The central thing to bear in mind with predictive technologies is that they are very powerful – quite unlike anything most of us have used before. This power is a two-edge sword – it can deliver significant benefits, or it can result in wildly inaccurate scoring of new information. What distinguishes these technologies is the level of mathematical sophistication they embrace. Few of the people using them really understand the inner workings of the algorithms. Support vector machines are one of the more powerful techniques used, and unless you are very conversant with linear algebra in infinite dimensional spaces (and who is) then you will be driving blind to some extent. Used correctly the results can be astonishing – used wrongly and you will be led up a very long garden path. In fact this is true for many highly mathematical techniques. The maths is just a framework – a sausage machine. Put rubbish in and you will get rubbish out. The maths will not turn a bunch of meaningless data into a life changing revelation – although it might give pretences to have done such a thing – as I’ll explain shortly.

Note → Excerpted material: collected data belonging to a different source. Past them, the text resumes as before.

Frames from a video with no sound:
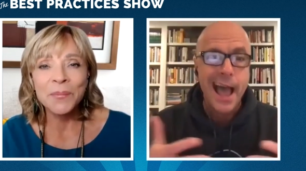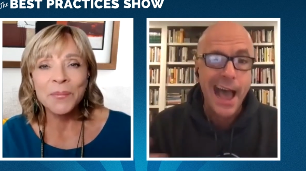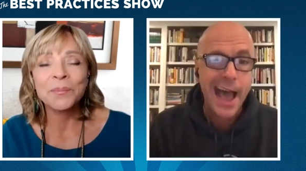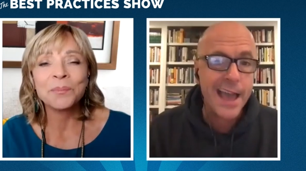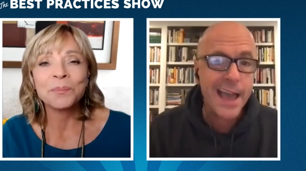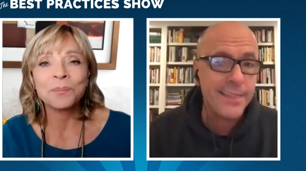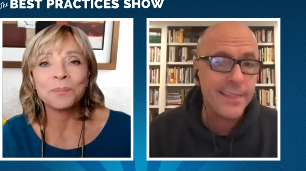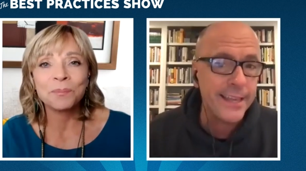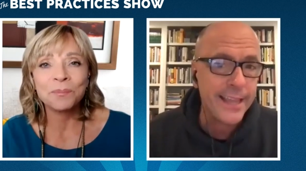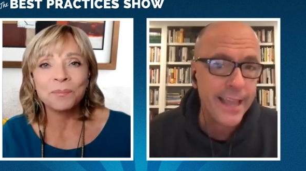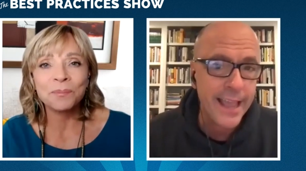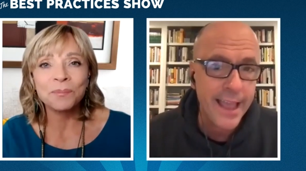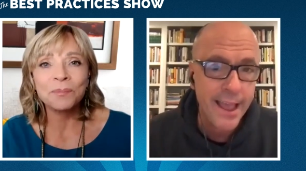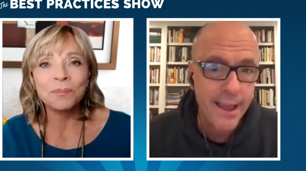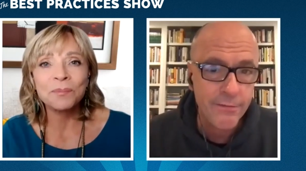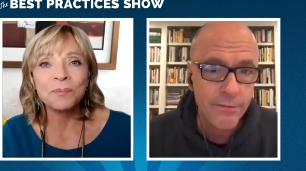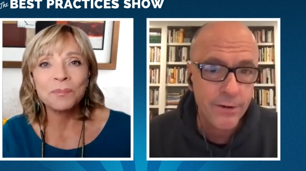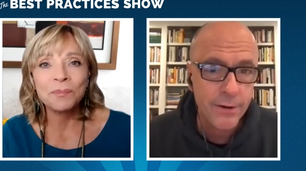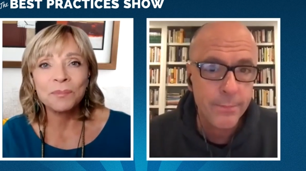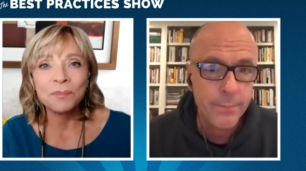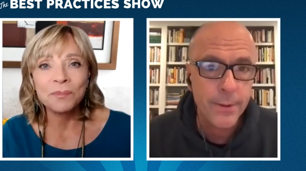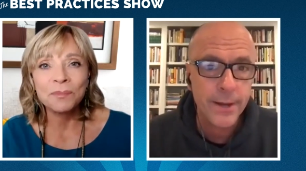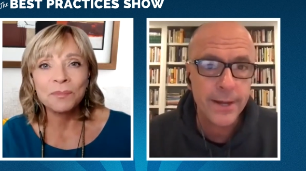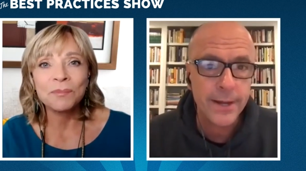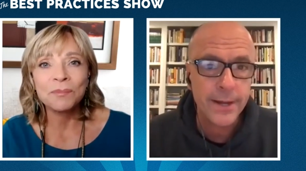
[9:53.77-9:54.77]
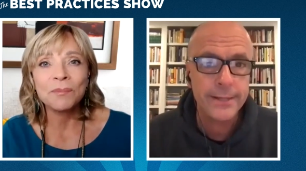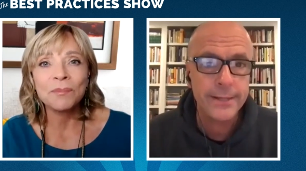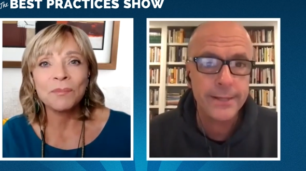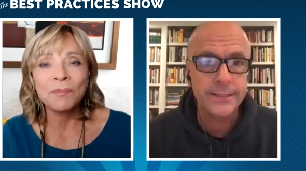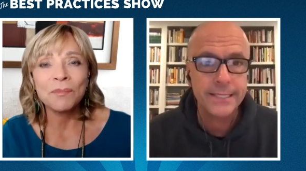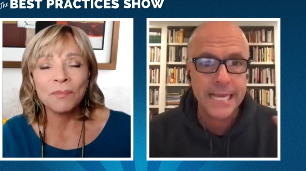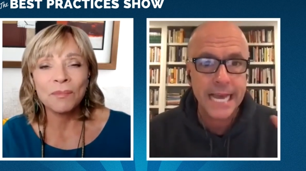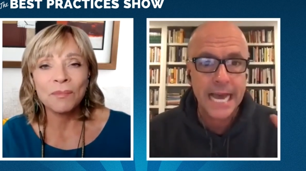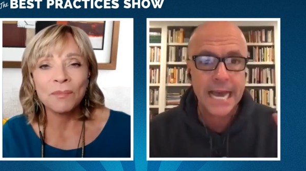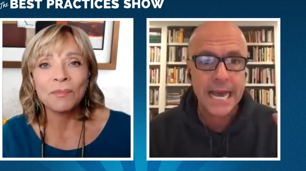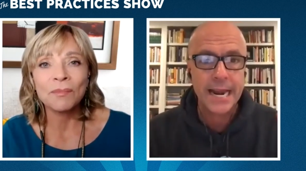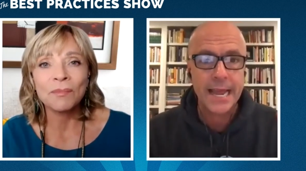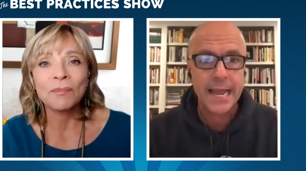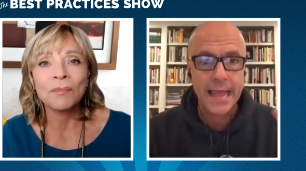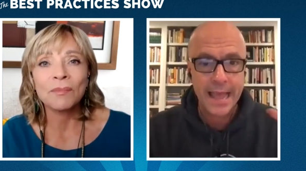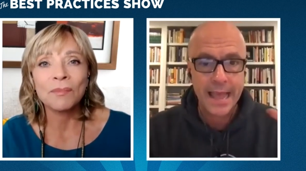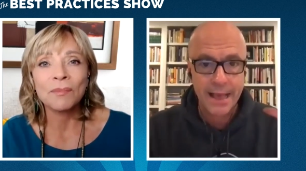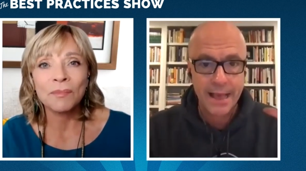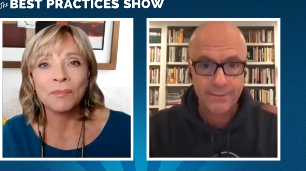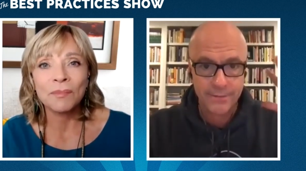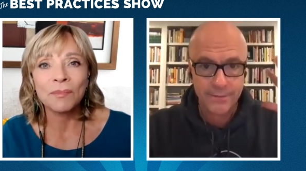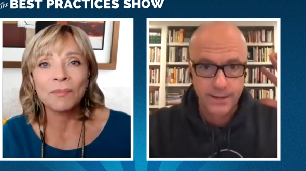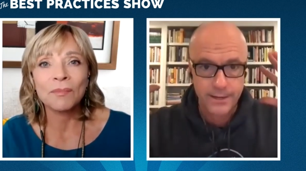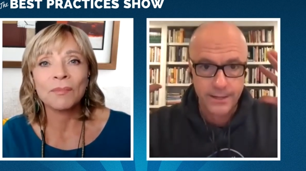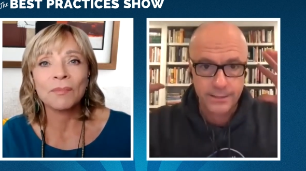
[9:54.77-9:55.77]
Speaker 1: i think everybody's got to
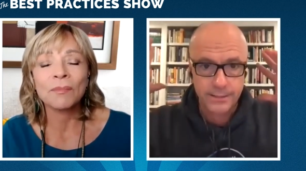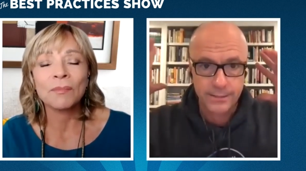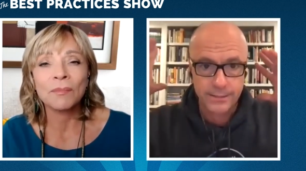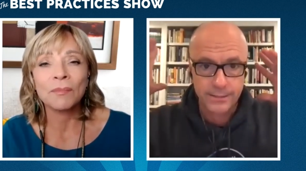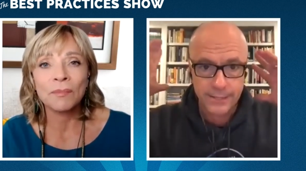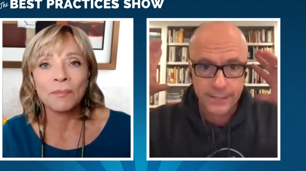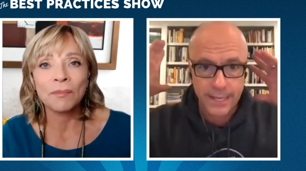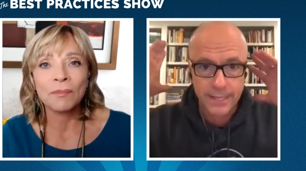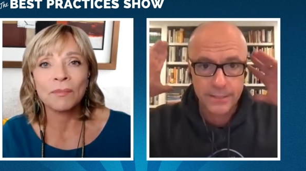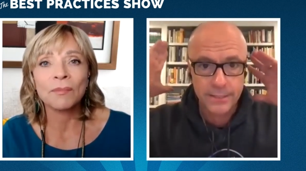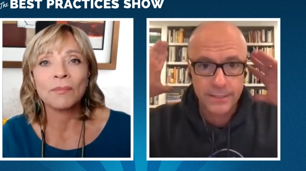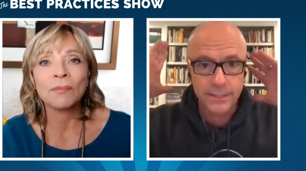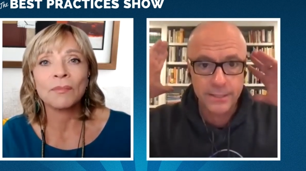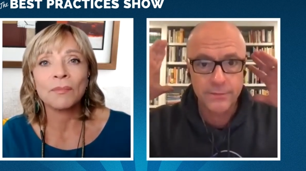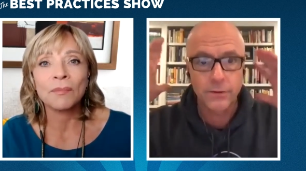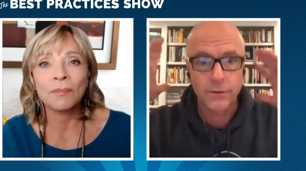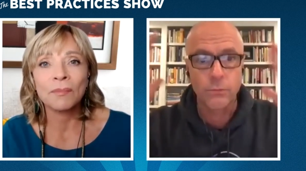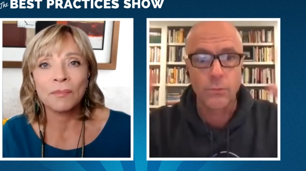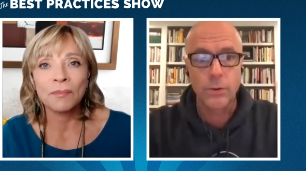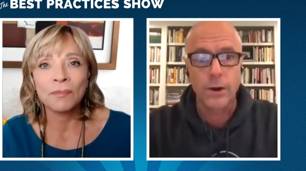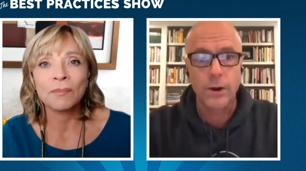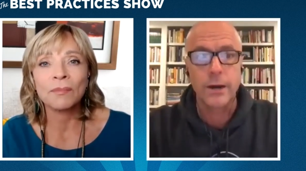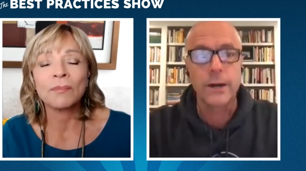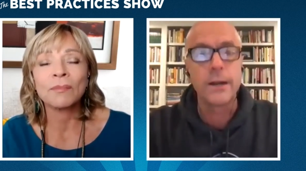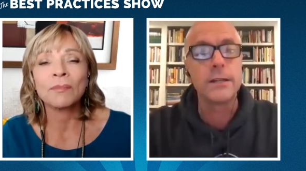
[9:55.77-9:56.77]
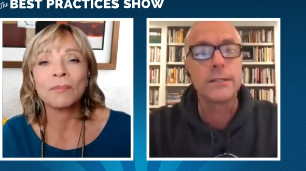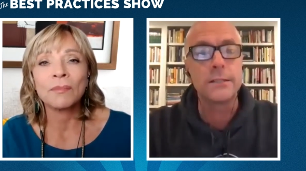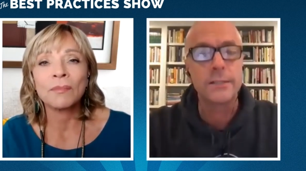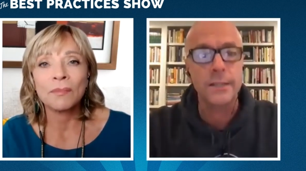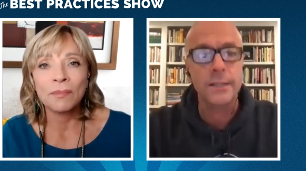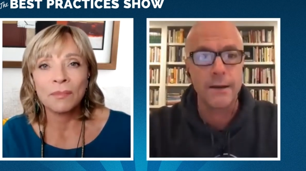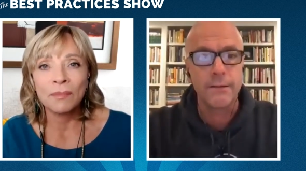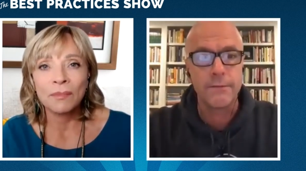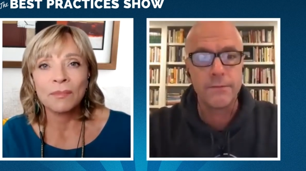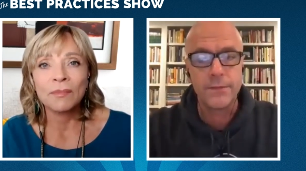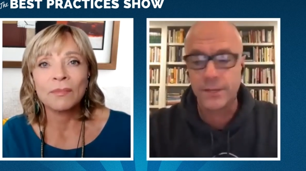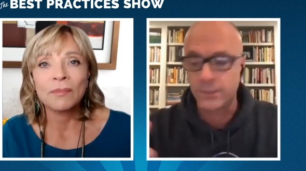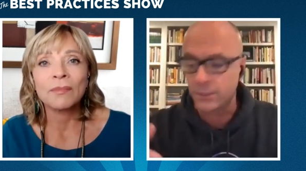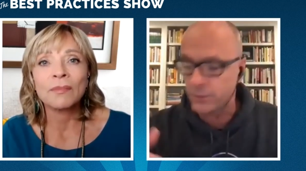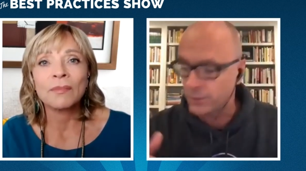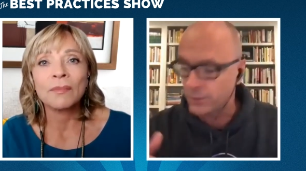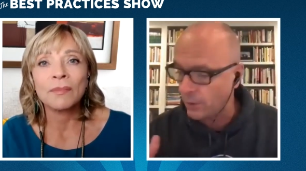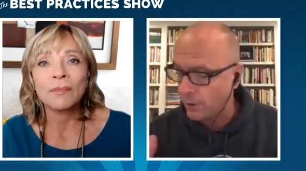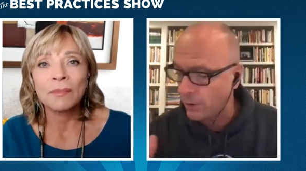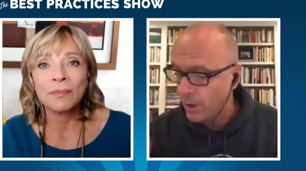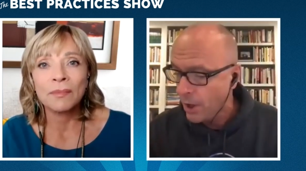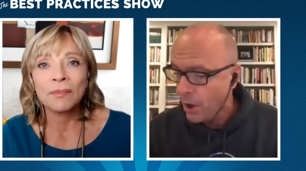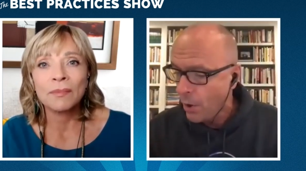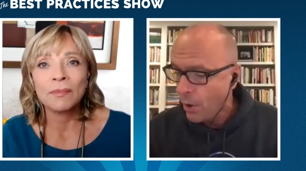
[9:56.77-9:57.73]
have a sense of awareness of this so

The central issue with predictive technologies is they use historical data to find patterns, which are then used to score new data. As your investment advisor will tell you – historical performance is no indicator of future performance, and the same is true of most data. This lack of continuity is often called non-stationarity by statisticians. It means the characteristics of your data change with time in way that makes statistical analysis difficult – if not impossible. So all because people with blue eyes have traditionally purchased spectacles with gold rims in the past, does not mean they will continue to do so in the future.
Perhaps the most misleading aspect of using predictive technologies is that they nearly always do what you want them to do – they find patterns. The problem is that these patterns may be nothing more than curve-fitting – finding rules which are a convenient fit to data that is actually random. If your predictive systems tell you that customer complaints increase with the number of cups of coffee people drink in your office, then you would sensibly discount this rule as nothing more than curve fitting – an accidental correlation between two quite separate types of information. On the other hand if your systems say that customer complaints increase with the volume of sales your business makes, should you believe this or not? The statisticians have an answer for everything (they curve fit too) and will tell you that tests for statistical significance generally solve the problem. Sometimes they do and sometimes they don’t – you can never be sure.
The answer to all of these issues is the involvement of people – specifically domain experts. While we may swoon at the latest sexy technology, a more mature approach is to use it in the context of human supervision and intervention. One of the largest suppliers of statistical and predictive technologies ran an advert which said ‘trust the numbers’. A more irresponsible statement I cannot imagine. Please do not trust the numbers. I should add here that I’m an ex-mathematician and not some sort of Luddite. Trusting numbers equals a disaster in the making. Numbers plus a supervising eye equals a low risk way of exploiting these exceptional technologies.
While the use of predictive technologies is alluring, please do not think this is an easy way to extract meaning from your data – it isn’t. It is full of many traps and the people who build your predictive systems should really know what they are doing. It’s a long term project – not just some three month wonder that will transform your fortunes. And black box solutions are perhaps the most dangerous approach of all. As I mentioned earlier the ‘rubbish in and rubbish out’ aspect will materialise just as readily with a black box as with any other type of predictive software.
Used well predictive technologies will add significant value to your business operations, used with a blind faith in the technology and you may end up with the dumbest smart applications in your industry.